In [2]:
import pandas as pd
import os
import json

DATA_DIR = '../data/hotpotqa-fullwiki/'
file_names = ['hotpot_dev_fullwiki_v1.json', 'hotpot_train_v1.1.json']
data_list = []

def count_words(sentences):
    return sum(len(sentence.split()) for sentence in sentences)

for file_name in file_names:
    file_path = os.path.join(DATA_DIR, file_name)
    with open(file_path, 'r') as f:
        json_data = json.load(f)
        for item in json_data:
            answer = item["answer"]
            question = item["question"]
            question_id = item["_id"]
            
            supporting_facts = item["supporting_facts"]
            context_list = []
            for context in item["context"]:
                context_list.extend(context[1])
                
            data_list.append({
                "Answer": answer,
                "Question": question,
                "QuestionId": question_id,
                "SupportingFacts": supporting_facts,
                "Context": context_list
            })

df = pd.DataFrame(data_list)
df

Unnamed: 0,Answer,Question,QuestionId,SupportingFacts,Context
0,yes,Were Scott Derrickson and Ed Wood of the same ...,5a8b57f25542995d1e6f1371,"[[Scott Derrickson, 0], [Ed Wood, 0]]",[Adam Collis is an American filmmaker and acto...
1,Chief of Protocol,What government position was held by the woman...,5a8c7595554299585d9e36b6,"[[Kiss and Tell (1945 film), 0], [Shirley Temp...",[A Kiss for Corliss is a 1949 American comedy ...
2,Animorphs,"What science fantasy young adult series, told ...",5a85ea095542994775f606a8,"[[The Hork-Bajir Chronicles, 0], [The Hork-Baj...",[Animorphs is a science fantasy series of youn...
3,no,Are the Laleli Mosque and Esma Sultan Mansion ...,5adbf0a255429947ff17385a,"[[Laleli Mosque, 0], [Esma Sultan Mansion, 0]]",[Esma Sultan is the name of three daughters of...
4,"Greenwich Village, New York City","The director of the romantic comedy ""Big Stone...",5a8e3ea95542995a26add48d,"[[Big Stone Gap (film), 0], [Adriana Trigiani,...","[Great Eastern Conventions, Inc. was an entert..."
...,...,...,...,...,...
97847,American,Kerry Remsen is the daughter of an actor with ...,5a8f8db25542997ba9cb32b9,"[[Kerry Remsen, 1], [Bert Remsen, 0]]","[Kerry Remsen is an American actress., She is..."
97848,Simon Property Group,"Who manages both Northshore Mall in Peabody, M...",5ae4f3615542993aec5ec0fd,"[[Northshore Mall, 0], [Northshore Mall, 4], [...",[Green Tree Mall is a shopping mall located in...
97849,Amblin Partners,Charlee Johnson was part of a band that signed...,5a903fc95542990a984935bd,"[[Charlee Johnson, 4], [DreamWorks, 0]]",[Simon M. Woods is a British entrepreneur and ...
97850,"MV ""Wilhelm Gustloff",What is the ship that sank in the Baltic sea a...,5ab56e71554299494045efc8,"[[Salt to the Sea, 1], [MV Wilhelm Gustloff, 0]]",[The I.V. Stalin White Sea – Baltic Sea Canal ...


In [3]:
num_questions = df.shape[0]

df['QuestionLength'] = df['Question'].apply(lambda x: len(x.split()))
avg_question_length = df['QuestionLength'].mean()
std_question_length = df['QuestionLength'].std()

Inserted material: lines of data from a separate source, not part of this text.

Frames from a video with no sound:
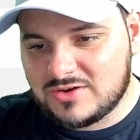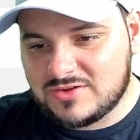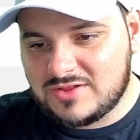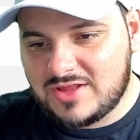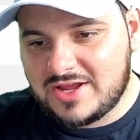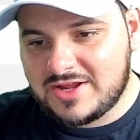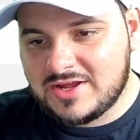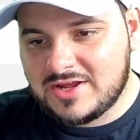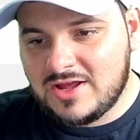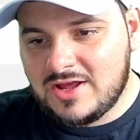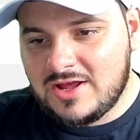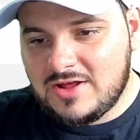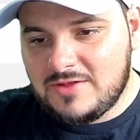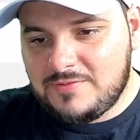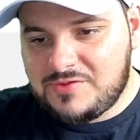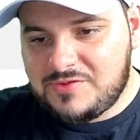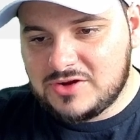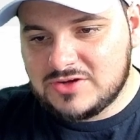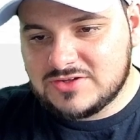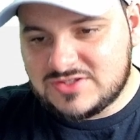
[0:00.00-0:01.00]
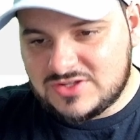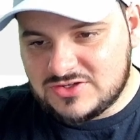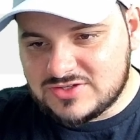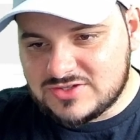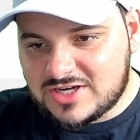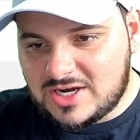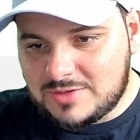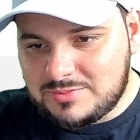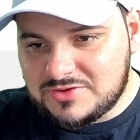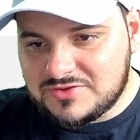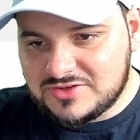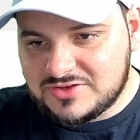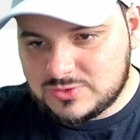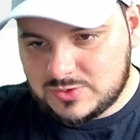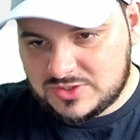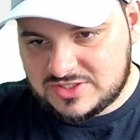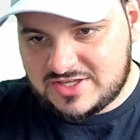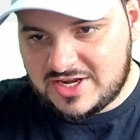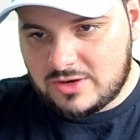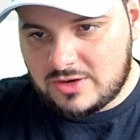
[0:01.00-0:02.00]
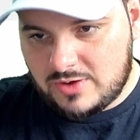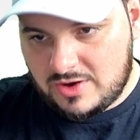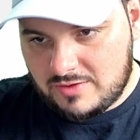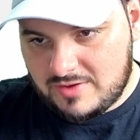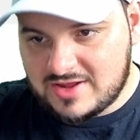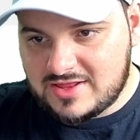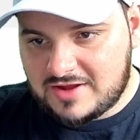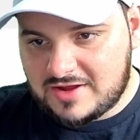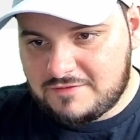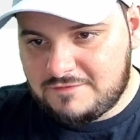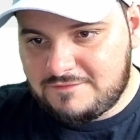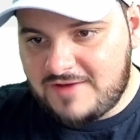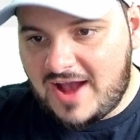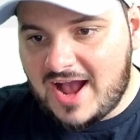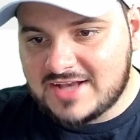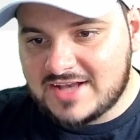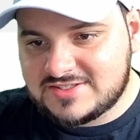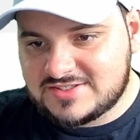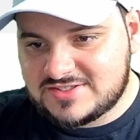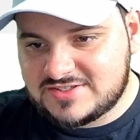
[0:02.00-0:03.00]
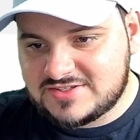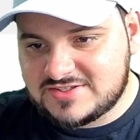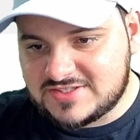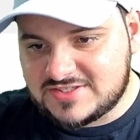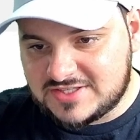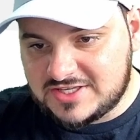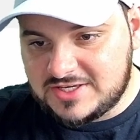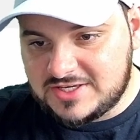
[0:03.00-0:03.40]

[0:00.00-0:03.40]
Like, there's a couple of things we can take away, right? Like, Fast Sleep,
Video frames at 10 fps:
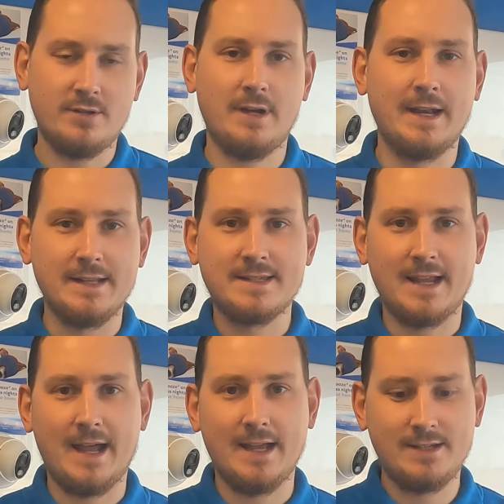and
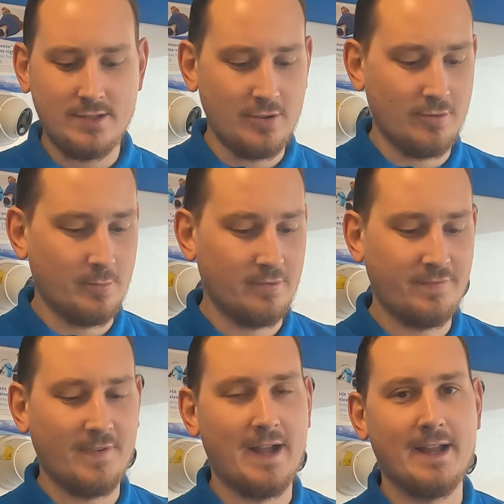inside you will
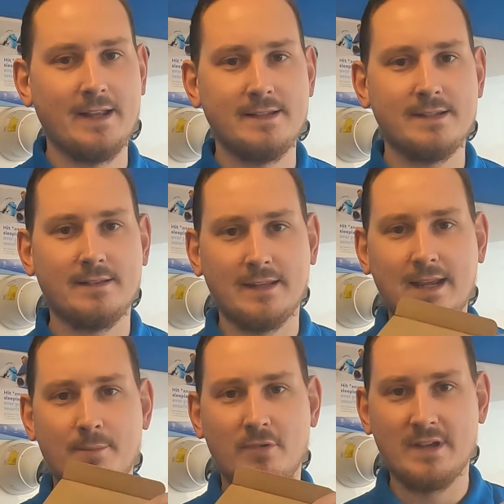find the
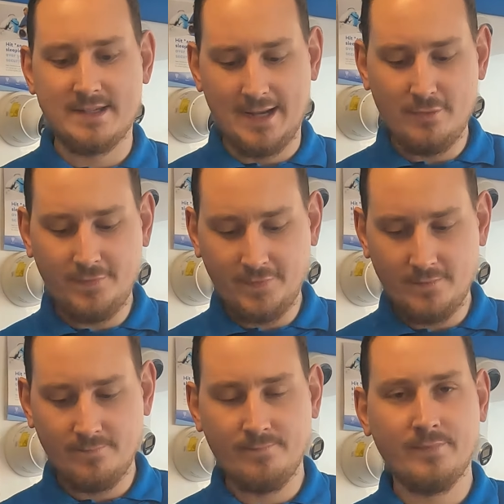camera itself
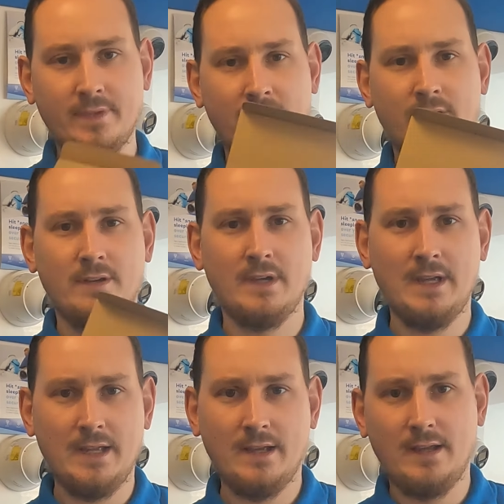
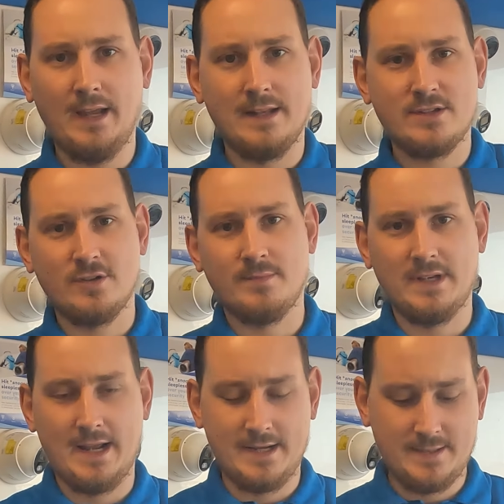in some
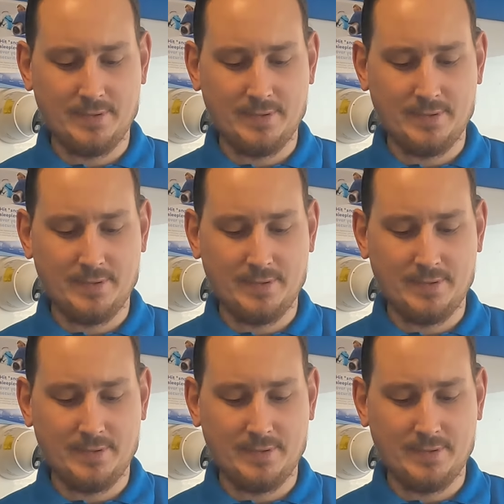nice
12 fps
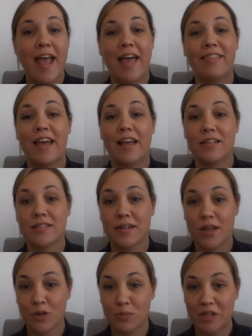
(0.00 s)
And that is
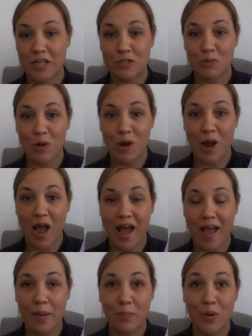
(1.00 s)
another place where
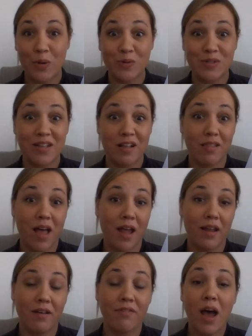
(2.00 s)
I post a
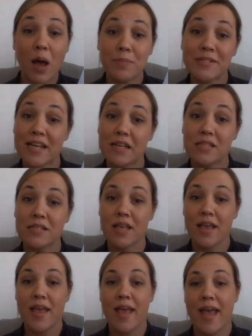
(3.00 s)
lot of updates
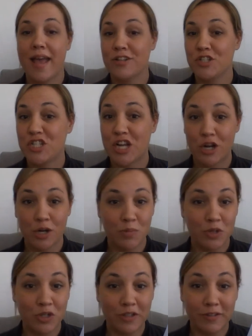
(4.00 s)
and
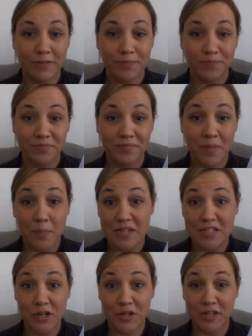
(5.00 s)
shareable
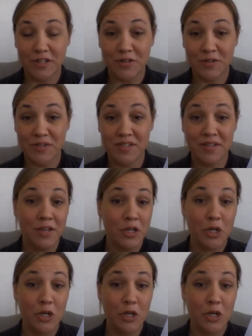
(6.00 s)
materials,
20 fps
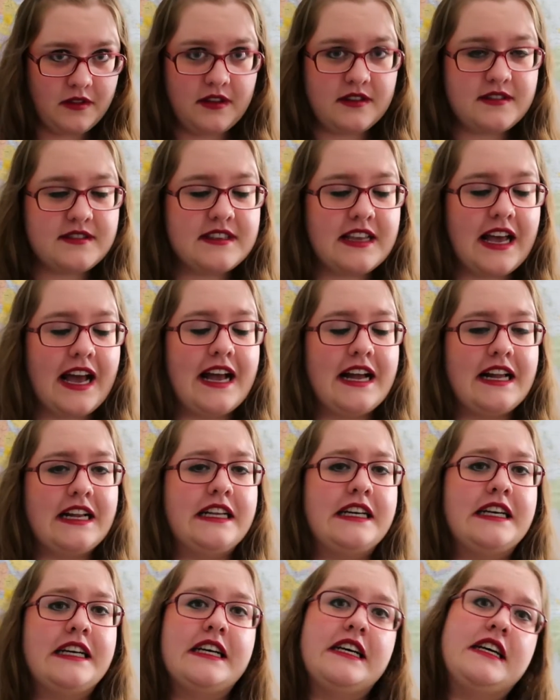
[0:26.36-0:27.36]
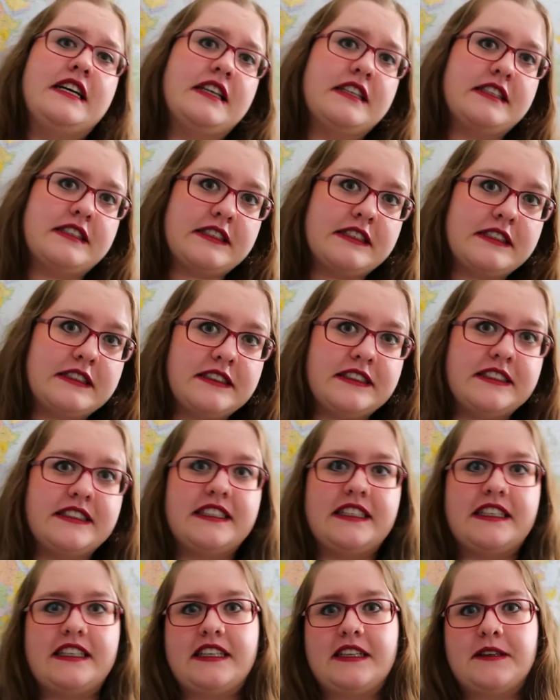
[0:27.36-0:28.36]
the Zeil.
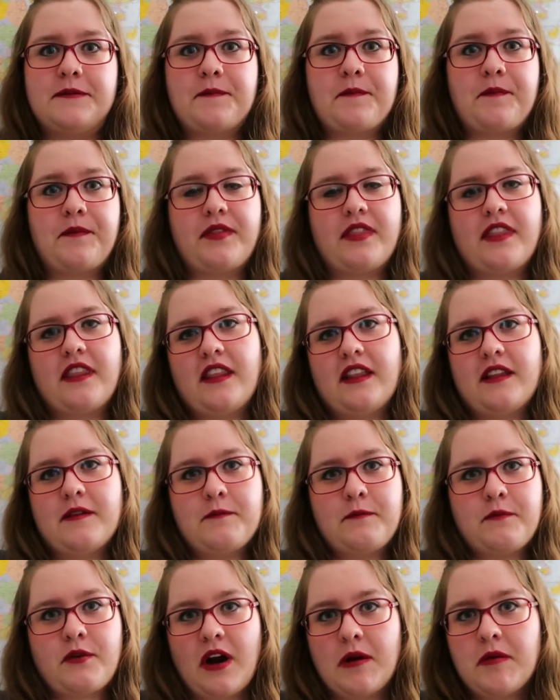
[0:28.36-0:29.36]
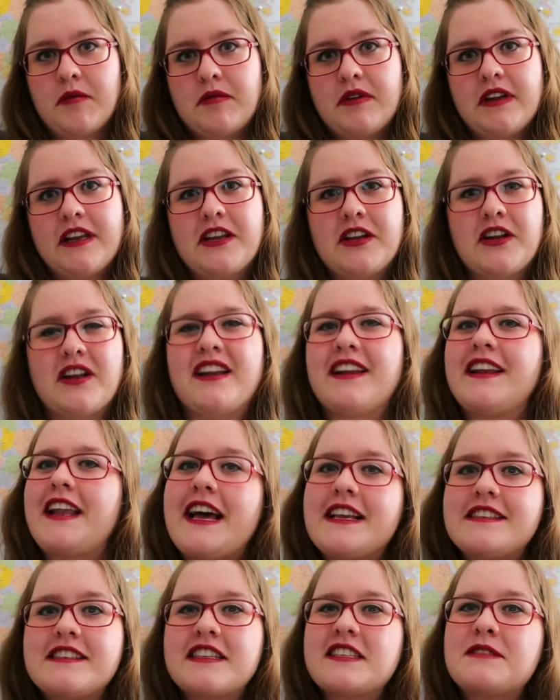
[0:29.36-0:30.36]
So um, probably not a
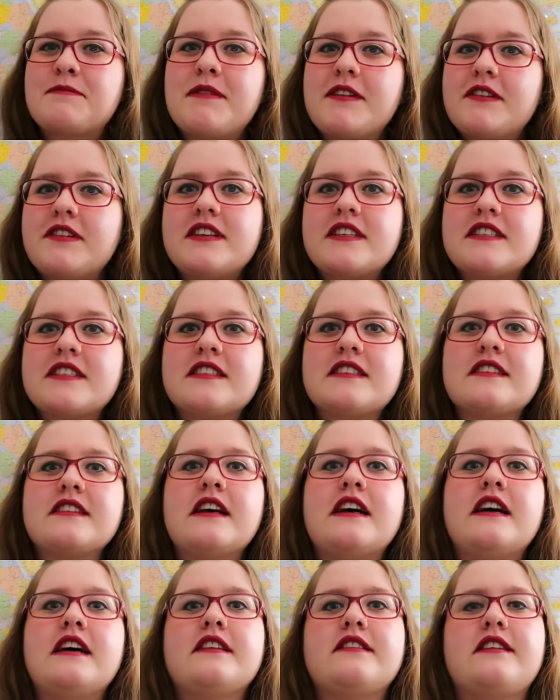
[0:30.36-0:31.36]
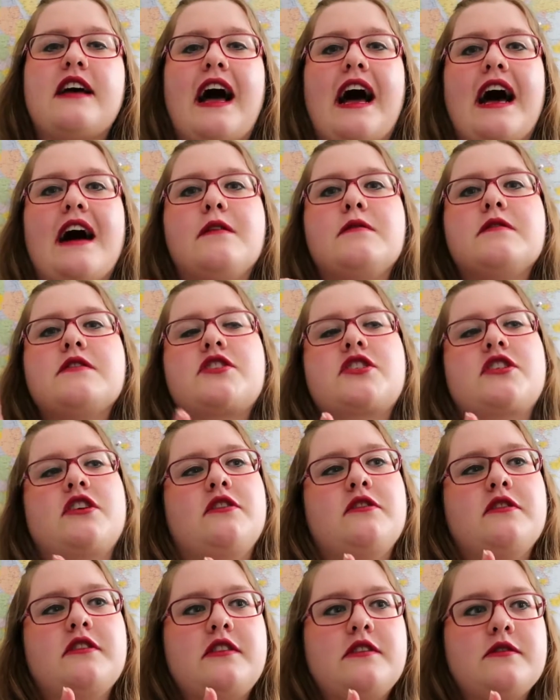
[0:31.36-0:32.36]
nice experience. So I will
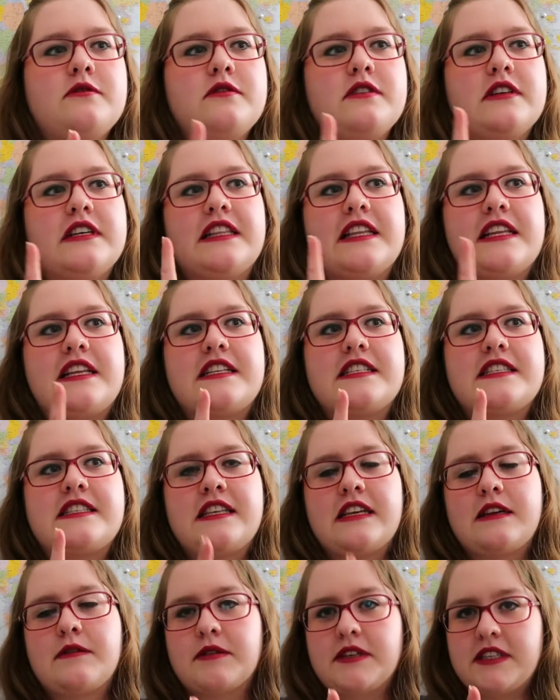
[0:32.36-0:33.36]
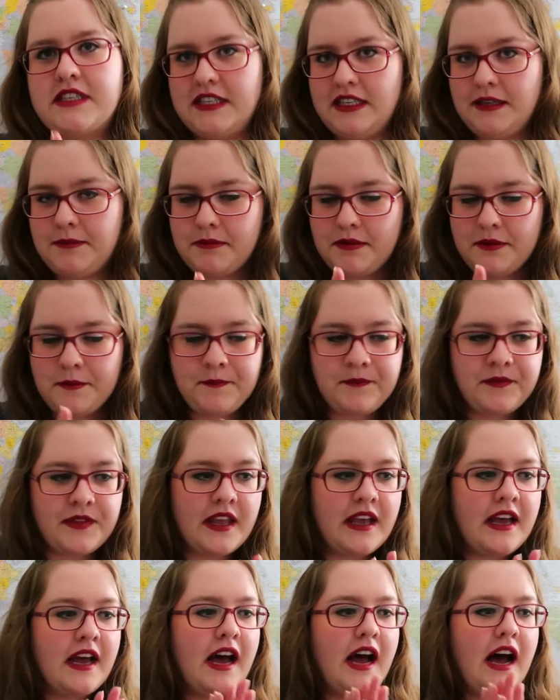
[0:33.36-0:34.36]
show you a little secret tip.
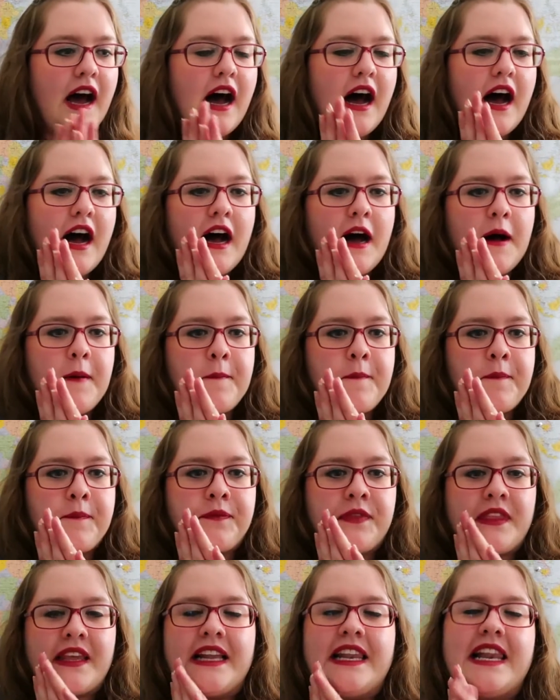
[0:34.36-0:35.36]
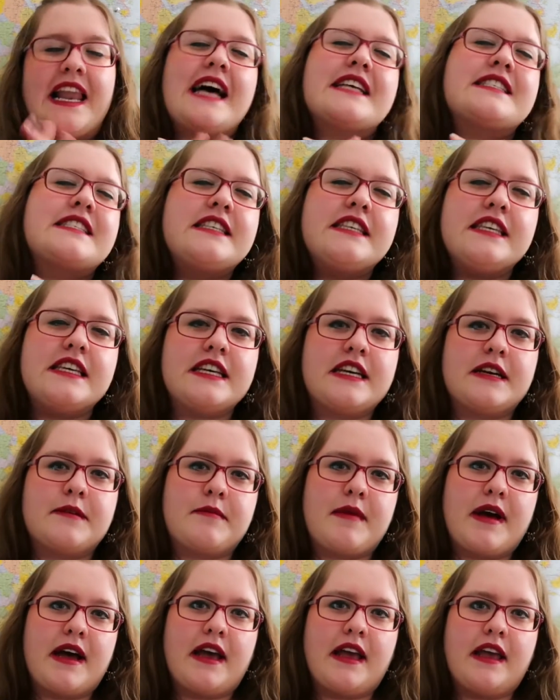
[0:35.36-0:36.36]
Um, last year
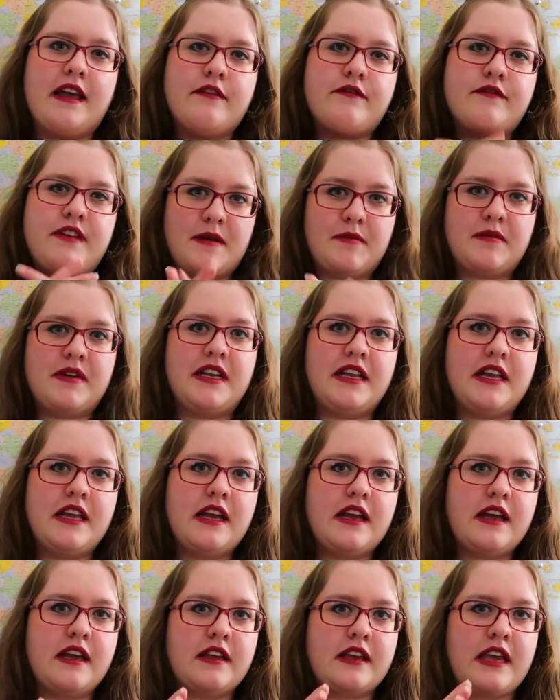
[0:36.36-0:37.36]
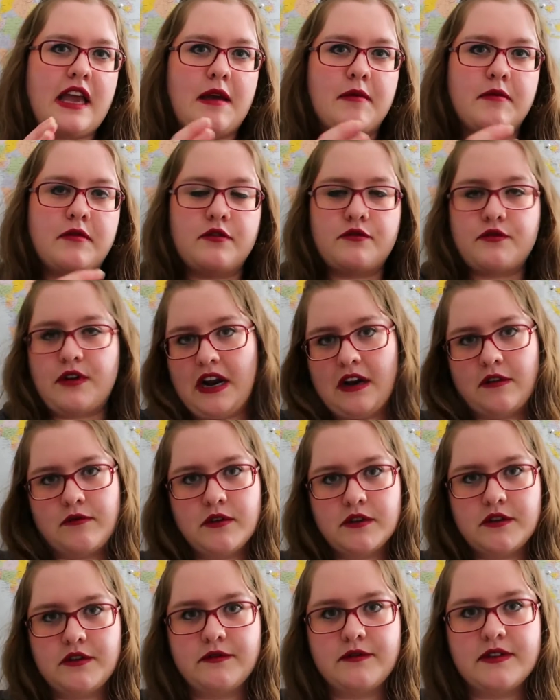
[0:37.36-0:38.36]
my family came to
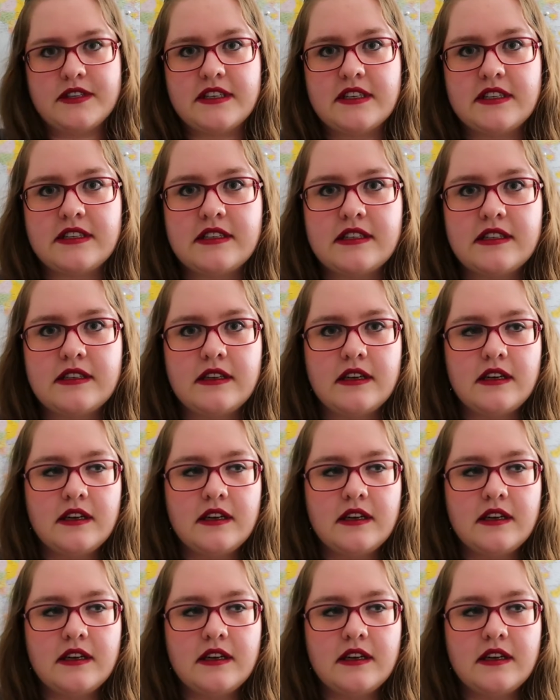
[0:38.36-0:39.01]
Frankfurt to visit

df['NumContexts'] = df['Context'].apply(lambda x: len(x))
num_contexts = df['NumContexts'].sum()

df['ContextLength'] = df['Context'].apply(lambda x: count_words(x))
avg_context_length = df['ContextLength'].mean()
std_context_length = df['ContextLength'].std()

df['AnswerLength'] = df['Answer'].apply(lambda x: len(x.split()))
avg_answer_length = df['AnswerLength'].mean()
std_answer_length = df['AnswerLength'].std()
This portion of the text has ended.